O vale da Sombra da Morte, nos nossos dias.


Não foram estas perguntas que atormentaram Errol Morris. Este, graças a ciclópicos trabalhos, com a ajuda de vários assistentes, deu-nos, pelo menos, uma resposta que é concludente: das duas fotografias de Fenton,  Valley of the Shadow of Death foi captada em segundo lugar. Para os mais desprevenidos, isto pode parecer uma minudência, much ado about nothing. Temos de ter presente, contudo, que estamos perante umas das imagens mais famosas da História da Fotografia, aquela que é considerada, como disse no início, a primeira fotografia real de guerra. Não é por acaso que Susan Sontag lhe dedica tanta atenção. Isto é muito mais importante do que parece.

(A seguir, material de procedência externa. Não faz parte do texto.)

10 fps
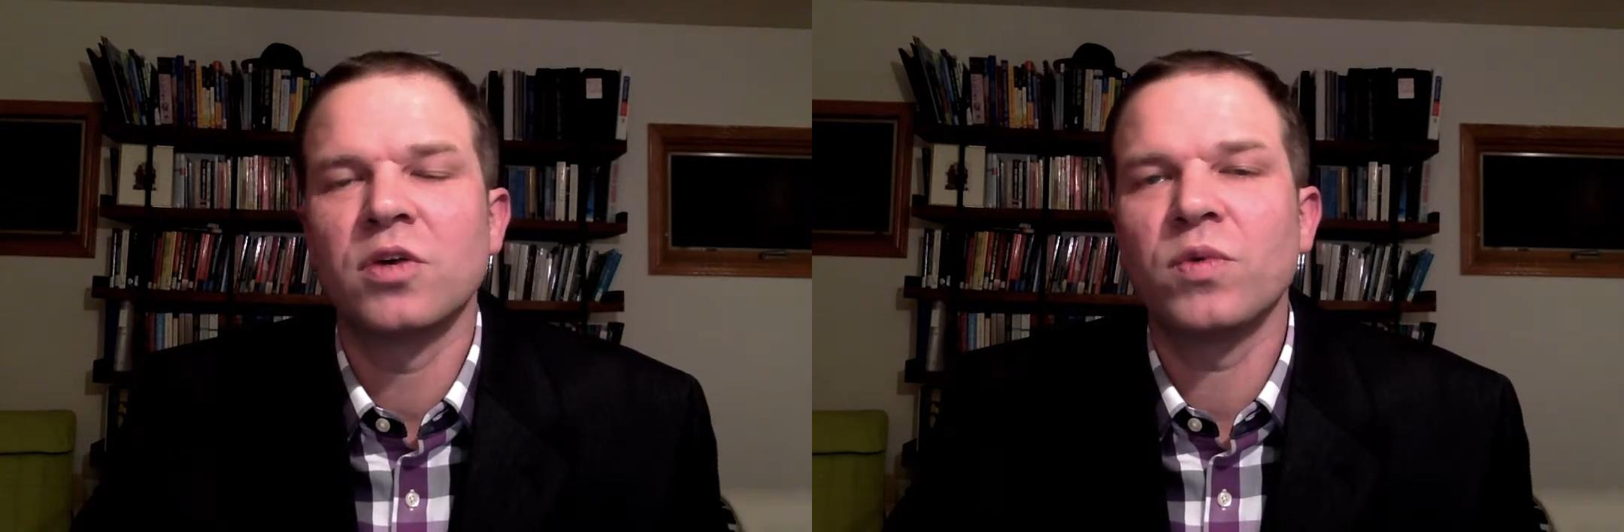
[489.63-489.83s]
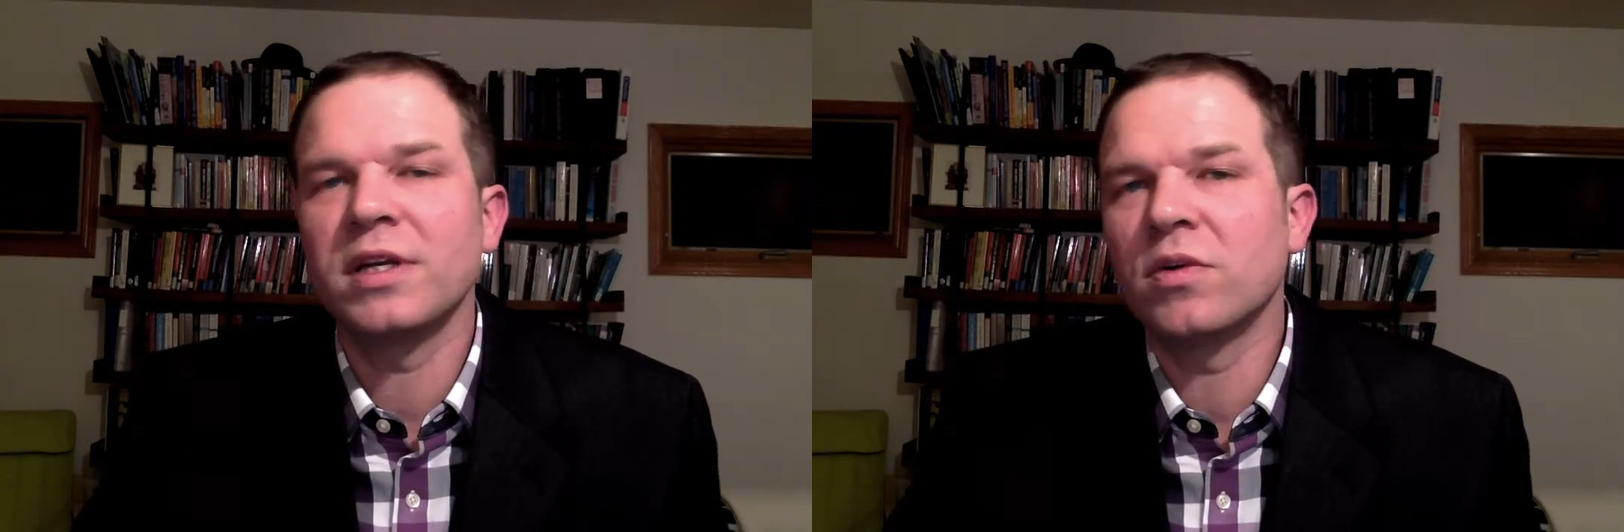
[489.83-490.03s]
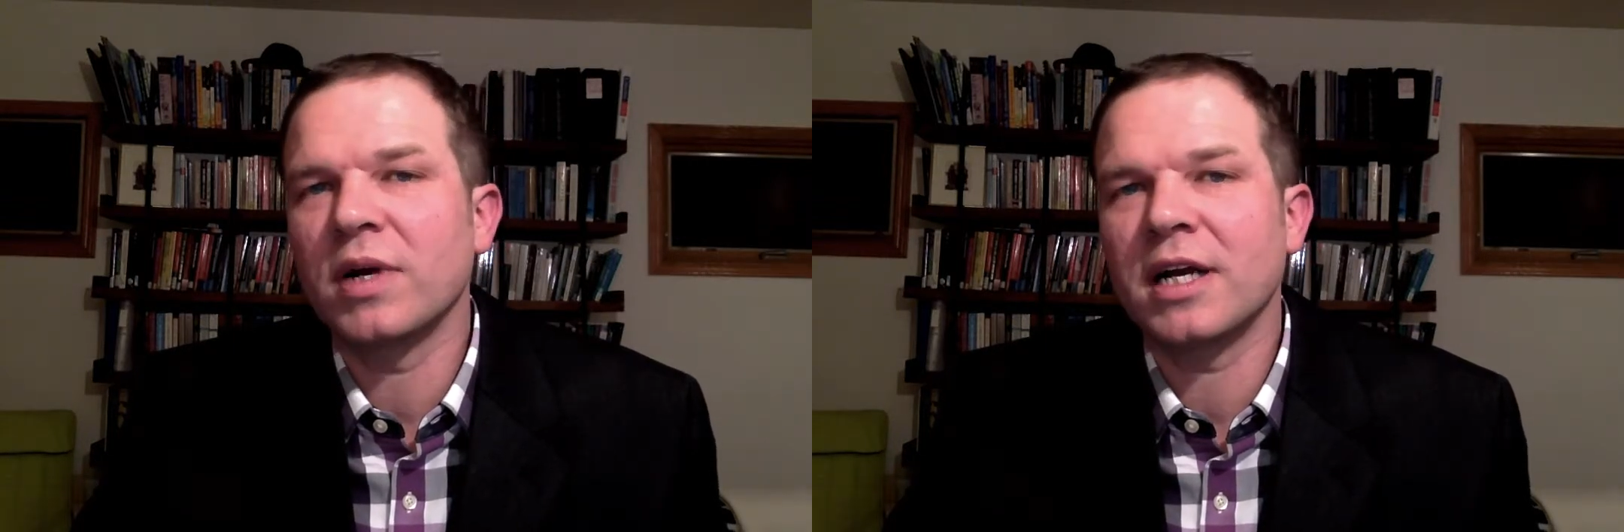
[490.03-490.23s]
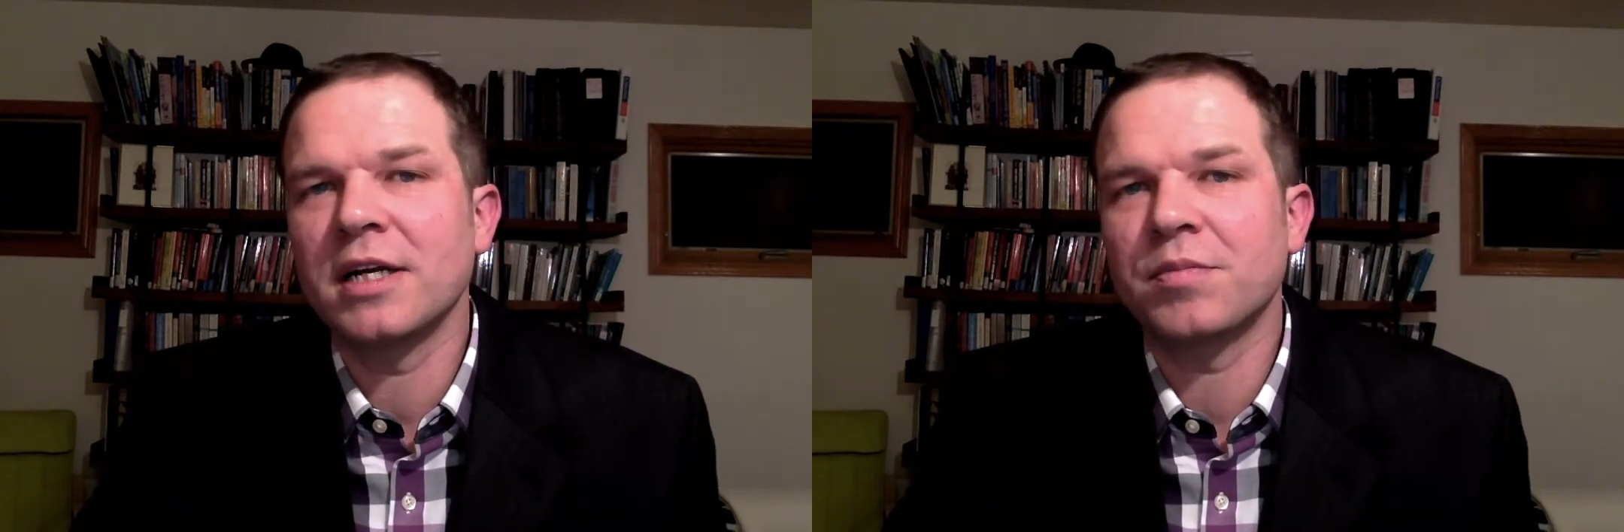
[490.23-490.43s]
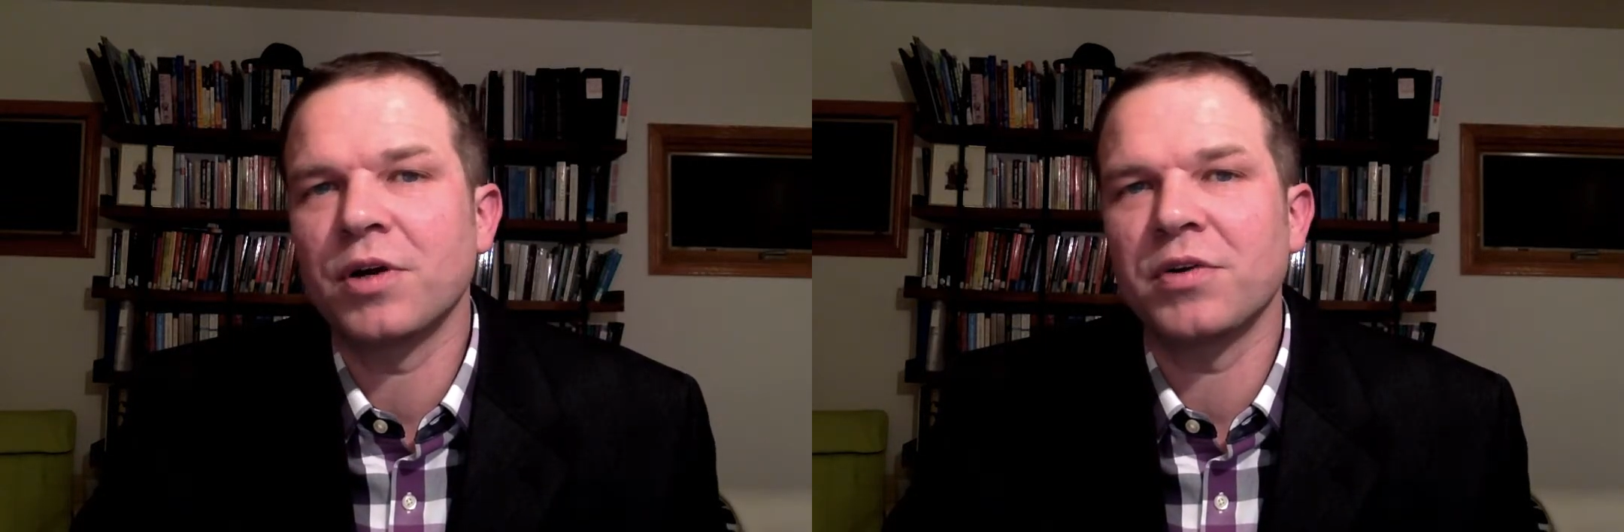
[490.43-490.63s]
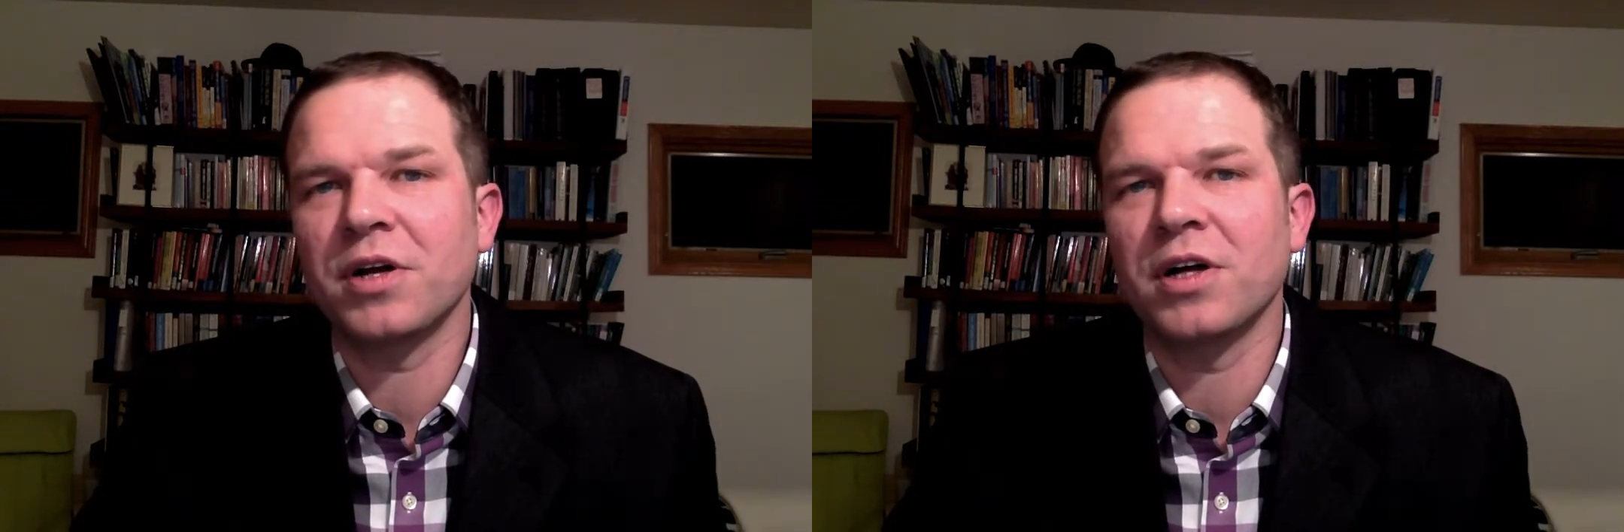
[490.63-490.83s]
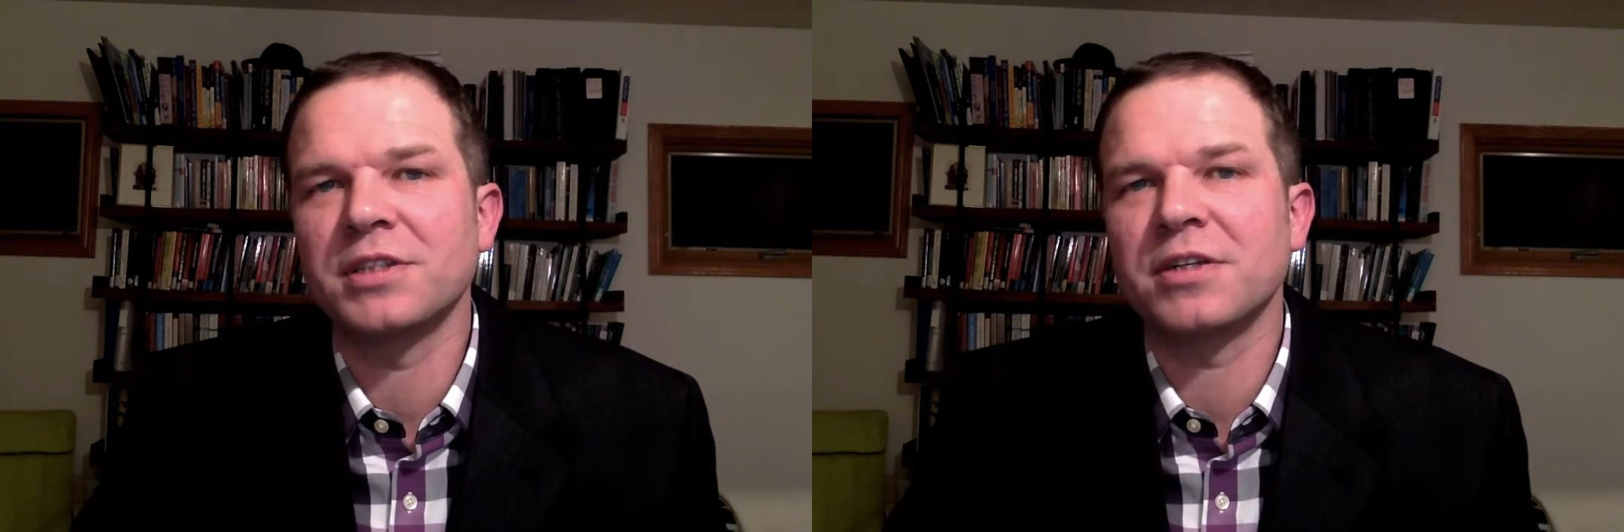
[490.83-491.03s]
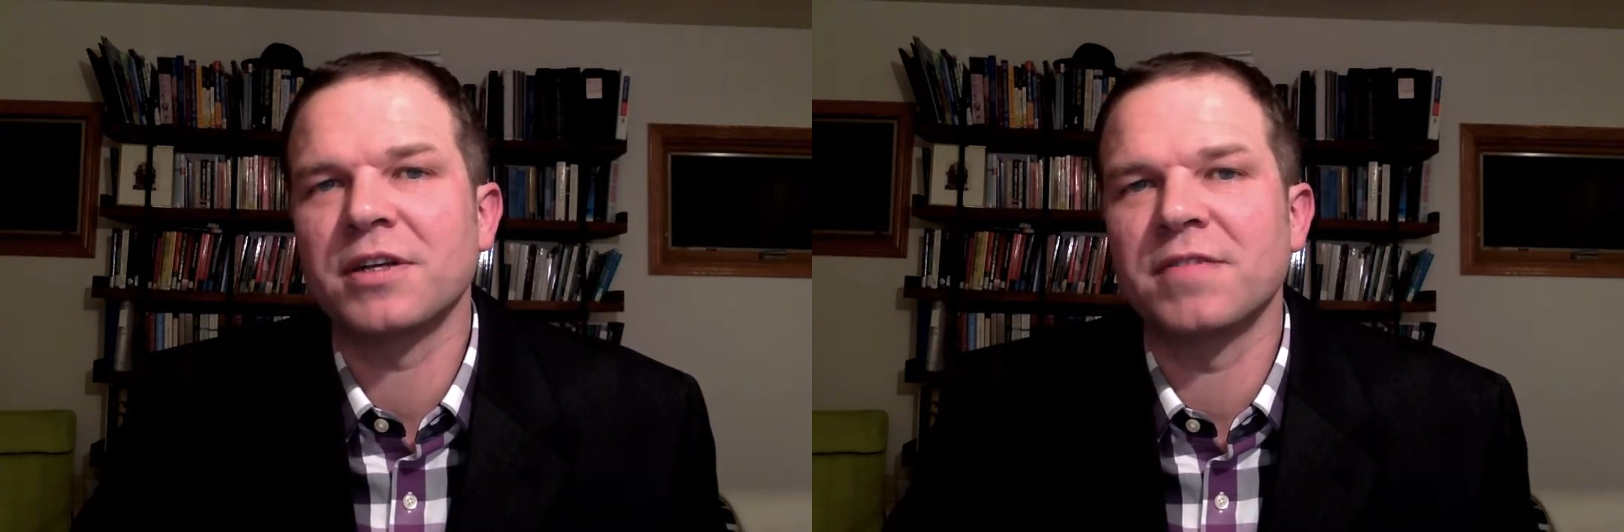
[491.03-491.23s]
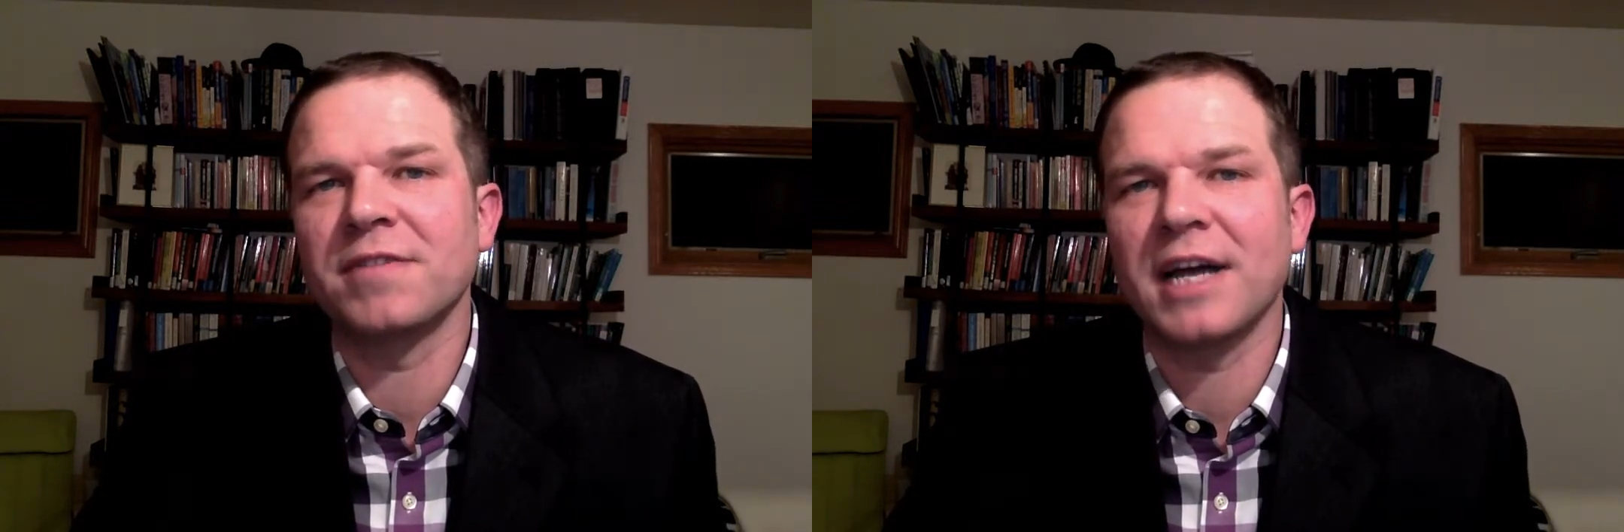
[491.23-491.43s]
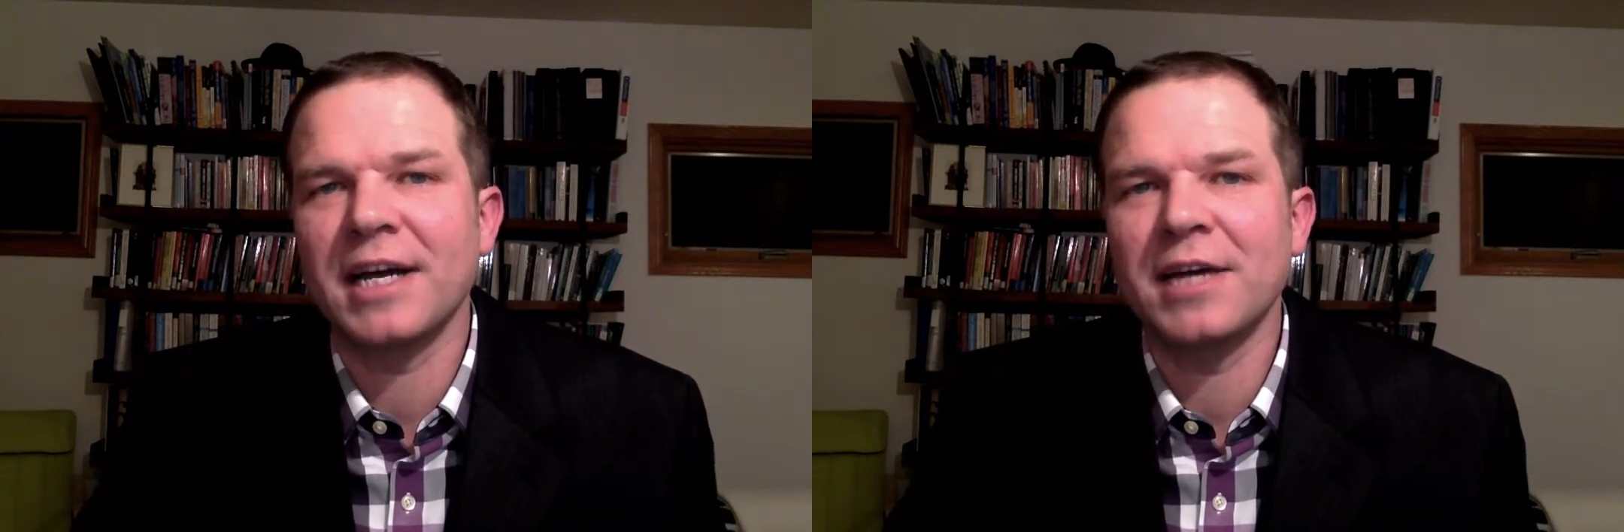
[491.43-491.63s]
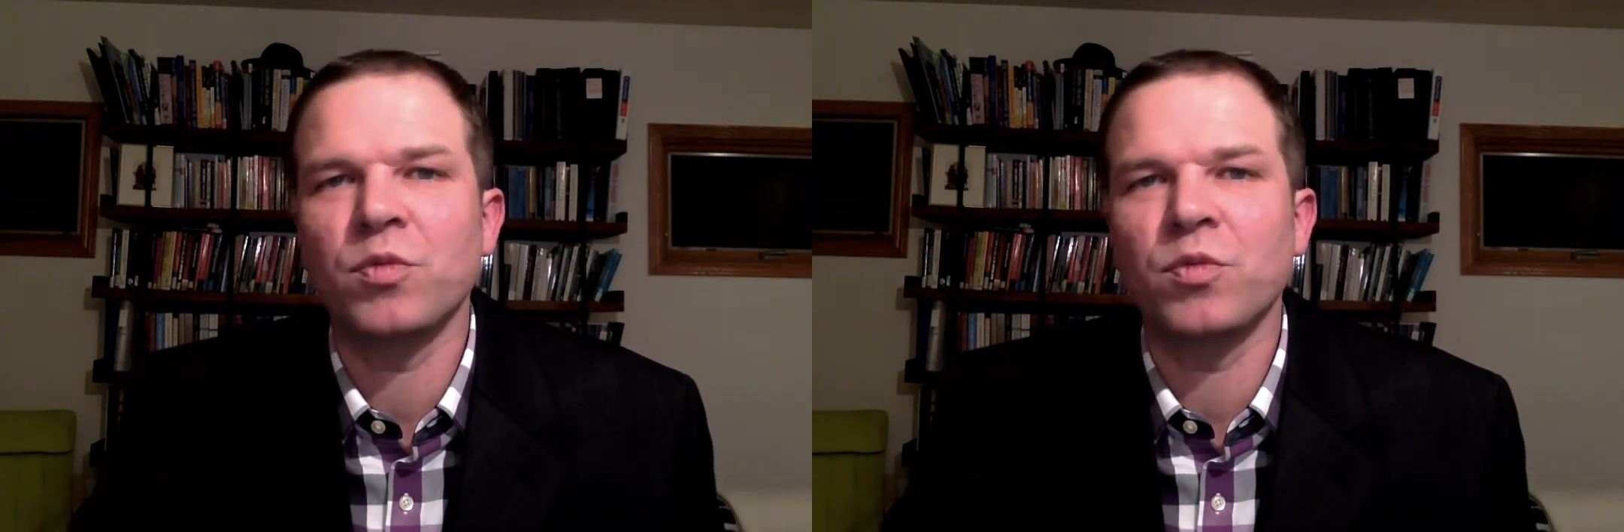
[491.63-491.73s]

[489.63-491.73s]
We know what kind of protocols are going to fly,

Mesmo que Fenton tenha encenado a fotografia, mandando colocar mais balas no caminho do que aquelas que já lá estavam (sublinhe-se: já lá estavam balas), dizer que manipulou a realidade é bastante temerário. Sobretudo, não devemos fazer extrapolações abusivas e usar esse argumento para questionar todo o produto da sua jornada na Crimeia. Sem intuitos desculpatórios, a existir «encenação» esta ainda se enquadra no âmbito do trabalho de Fenton, nos apertados limites que um trabalho «de encomenda» naturalmente possui. Poderia ter feito outra coisa, mostrando a morte e a dor? Claro que sim. Mas este era o seu trabalho. Assim o fez, assim o apresentou.

Não vou entrar na discussão sobre a ética do seu procedimento, até por falta de competência. Mas há uma coisa que me impressiona: praticamente não existe nenhuma fotografia célebre que não suscite polémica. Já repararam nisso? Na maior parte das vezes, a controvérsia envolve acusações de manipulação ou de encenação. Quase todas as imagens famosas têm gerado querelas. A fraude será assim tão generalizada e corrente? Ou não será antes a inveja?



George Inness, The Valley of the Shadow of Death, 1867.


Muito gostaria de falar agora do poema de Tennyson e, sobretudo, do Salmo 23 e das suas várias versões, que têm inspirado muita música pop, de Johann Sebastian Bach a Marylin Manson. Mas como muitos leitores amigos se têm queixado – e bem! – da louca desmesura destes textos, acabo já.